In an effort to move Philadelphia into a wireless city, Mayor John Street has assembled Wireless Philadelphia Executive Committee to produce a broadband network for the city’s citizens. Wireless Philadelphia in cooperation with city’s Chief Information Officer, Dianah Neff will undertake the task of making Philadelphia the first wireless citywide in America.

“Wi-Fi or a Wireless Fidelity system as it is known technically as IEEE 802.11b is publicly known as “wireless Ethernet.” It operates in the 2.4 GHz band and, since this is low power, the spectrum is unlicensed,” according to the homepage of Wireless Philadelphia. Although it is ambitious of Philadelphia to pursue Wi-Fi as a wireless source for its people, by the time this goal is achieved a greater, faster service will be available.

Although it is admirable that a movement to pursue technological advancement would be an awesome achievement, by the time the city would complete this task newer, faster equipment will be available. Philly, therefore could be dubbed the first wireless city with outdated resources.

According to slate.msn.com, “a new technology, dubbed WiMAX, will be standard in Intel’s laptop chip sets starting in 2006 and will dwarf the power of Wi-Fi gear. Wi-Fi base stations transmit at about two-tenths of a watt; WiMax runs at as much as 30 watts, powering through walls with a maximum range of 30 miles.”

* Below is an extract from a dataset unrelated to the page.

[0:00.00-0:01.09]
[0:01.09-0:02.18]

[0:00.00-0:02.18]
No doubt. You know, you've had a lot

Unfortunately, Wi-Fi is designed to be used in households and offices limiting its signal to around 300 feet. Because the distance of the signal would be short in comparison to the city of Philadelphia, wireless units will have to be distributed more per square mile.

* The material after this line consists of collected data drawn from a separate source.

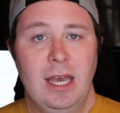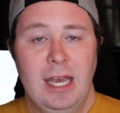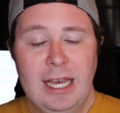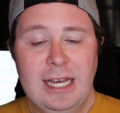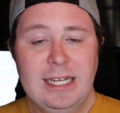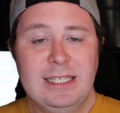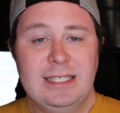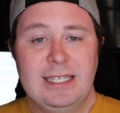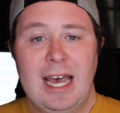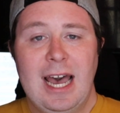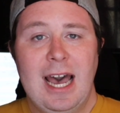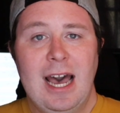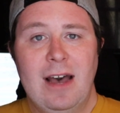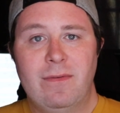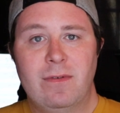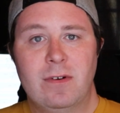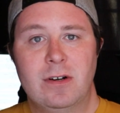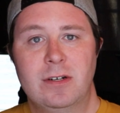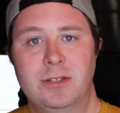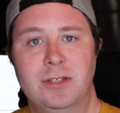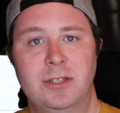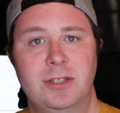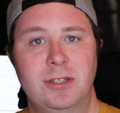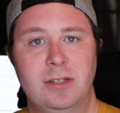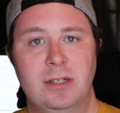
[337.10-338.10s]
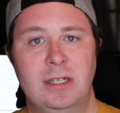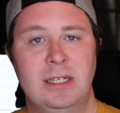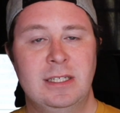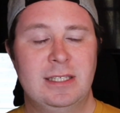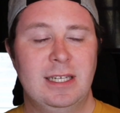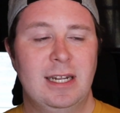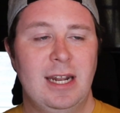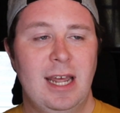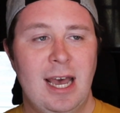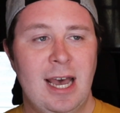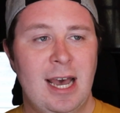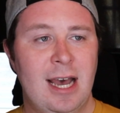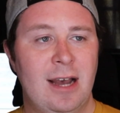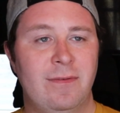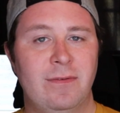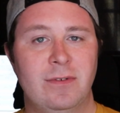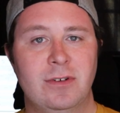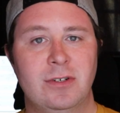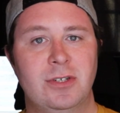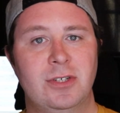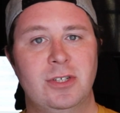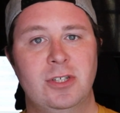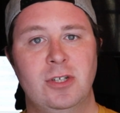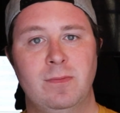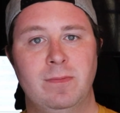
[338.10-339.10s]
It's average. It's an
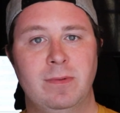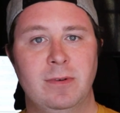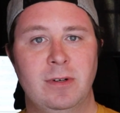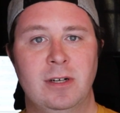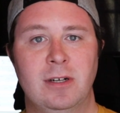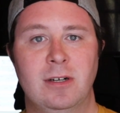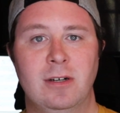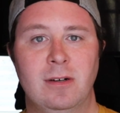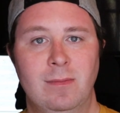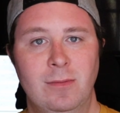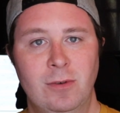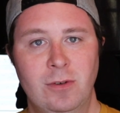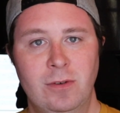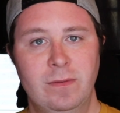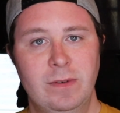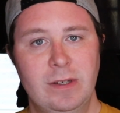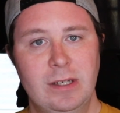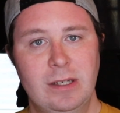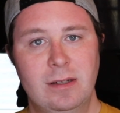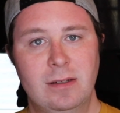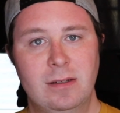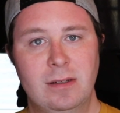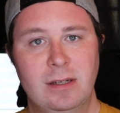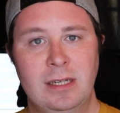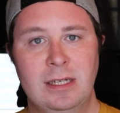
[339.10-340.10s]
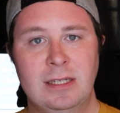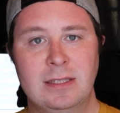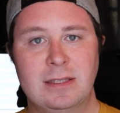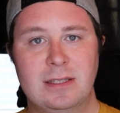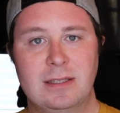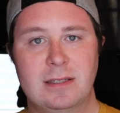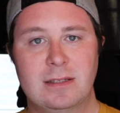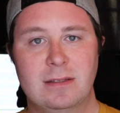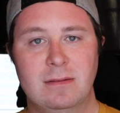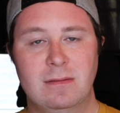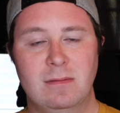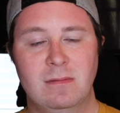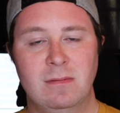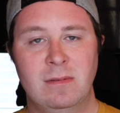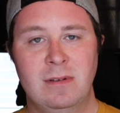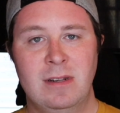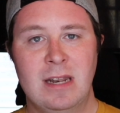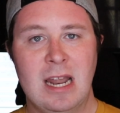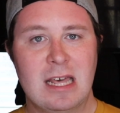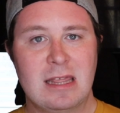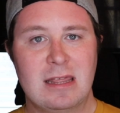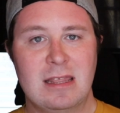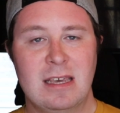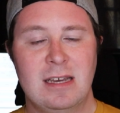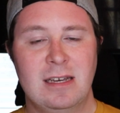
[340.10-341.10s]
average superhero movie. It's
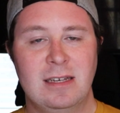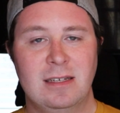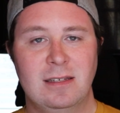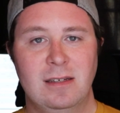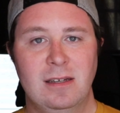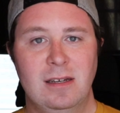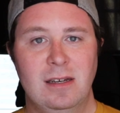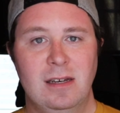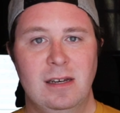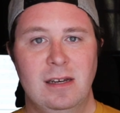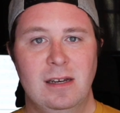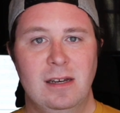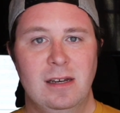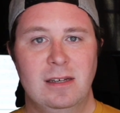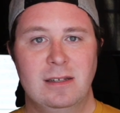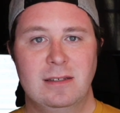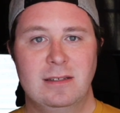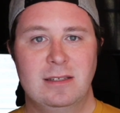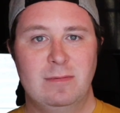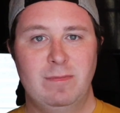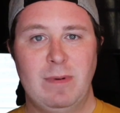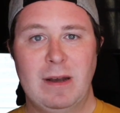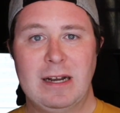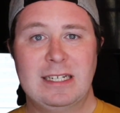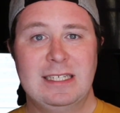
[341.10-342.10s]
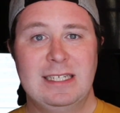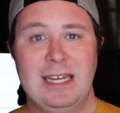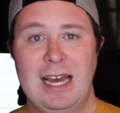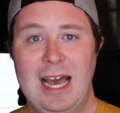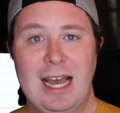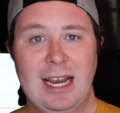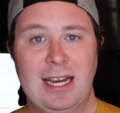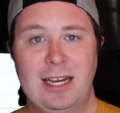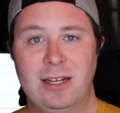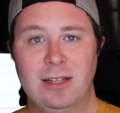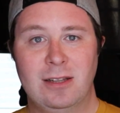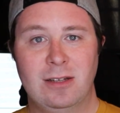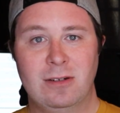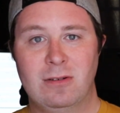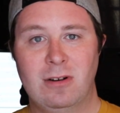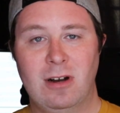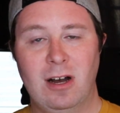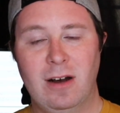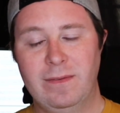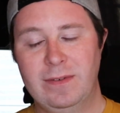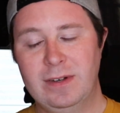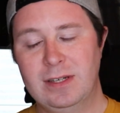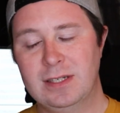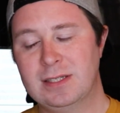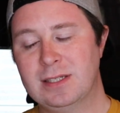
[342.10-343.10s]
nothing spectacular,
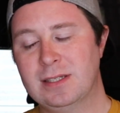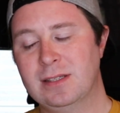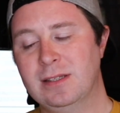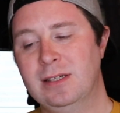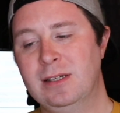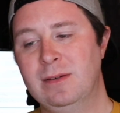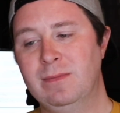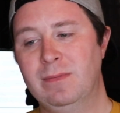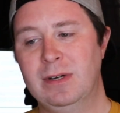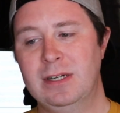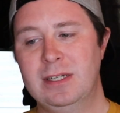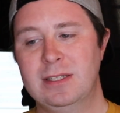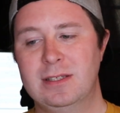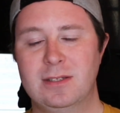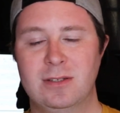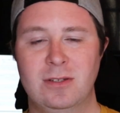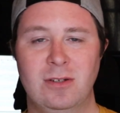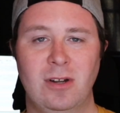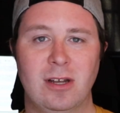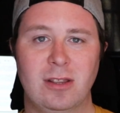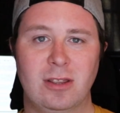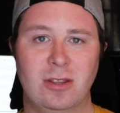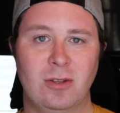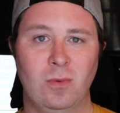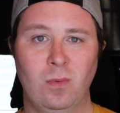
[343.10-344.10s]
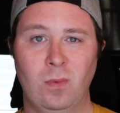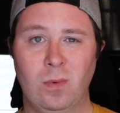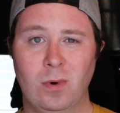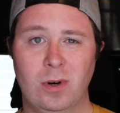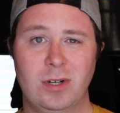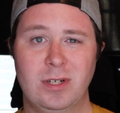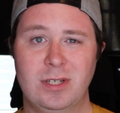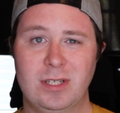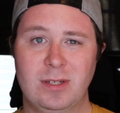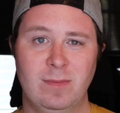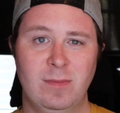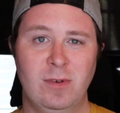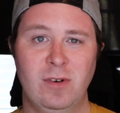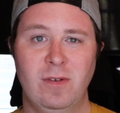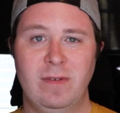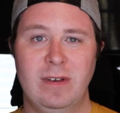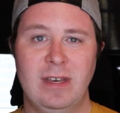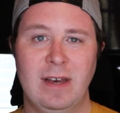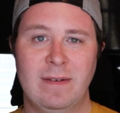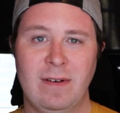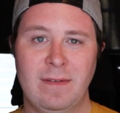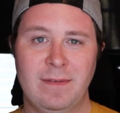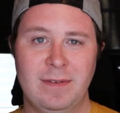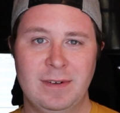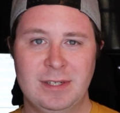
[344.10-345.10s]
obviously, but it's not the worst movie
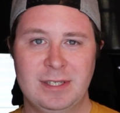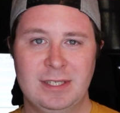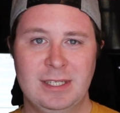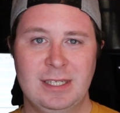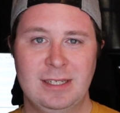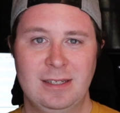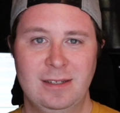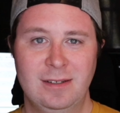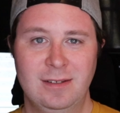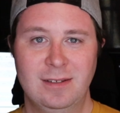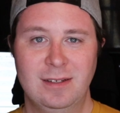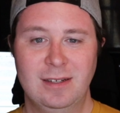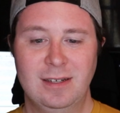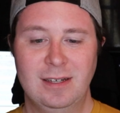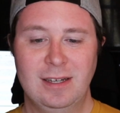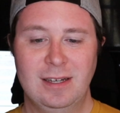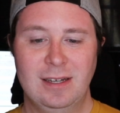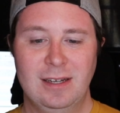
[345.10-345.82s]
I've ever seen.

An obvious benefit of this plan is that it will collectively move forward the entire city into a more techno-savvy society. Of course preaching it as a positive is one thing but realistically how will it help the underdeveloped areas in Philly where a computer is non-existent. It is one thing to provide the Internet for its people but if they lack a computer, what’s the point?

As stated by the Wireless Philadelphia homepage, “Wireless connectivity could be provided for the entire city for $7 to $10 million.” Speaking of money, the idea is that the wireless service would be offered for free or at least less than the average price of today’s competitive standards.

For Loquitur readers, we need to draw our attention to Cabrini’s wireless network though smaller in size than Philly as a model. Should Philly do what Cabrini has with its server by outsourcing the wireless system to a major company? This could give Philly the opportunity to sell the lamppost space, which is where they intend to place the wireless units.

At some point, every reader has experienced technical problems with Drexel’s server due to heavy signal traffic. Now imagine a city with thousands of these units feeding into a specific signal. Now imagine the amount of traffic that would be Philly’s future including cell phone, microwave and television use.

Besides Cabrini other colleges are relying on wireless networks for their students. By Philadelphia attempting to go completely wireless, they are joining an ever-growing trend among areas. If Wireless Philadelphia and the city fulfill their promises of creating a wireless network, the prospects and rewards could be endless.

It is great to see Philly recognize the importance of the Internet and the prospects of bestowing upon the people a wireless service. The goal of Philadelphia is one filled with hope but until it is completed it will simply be just another promise.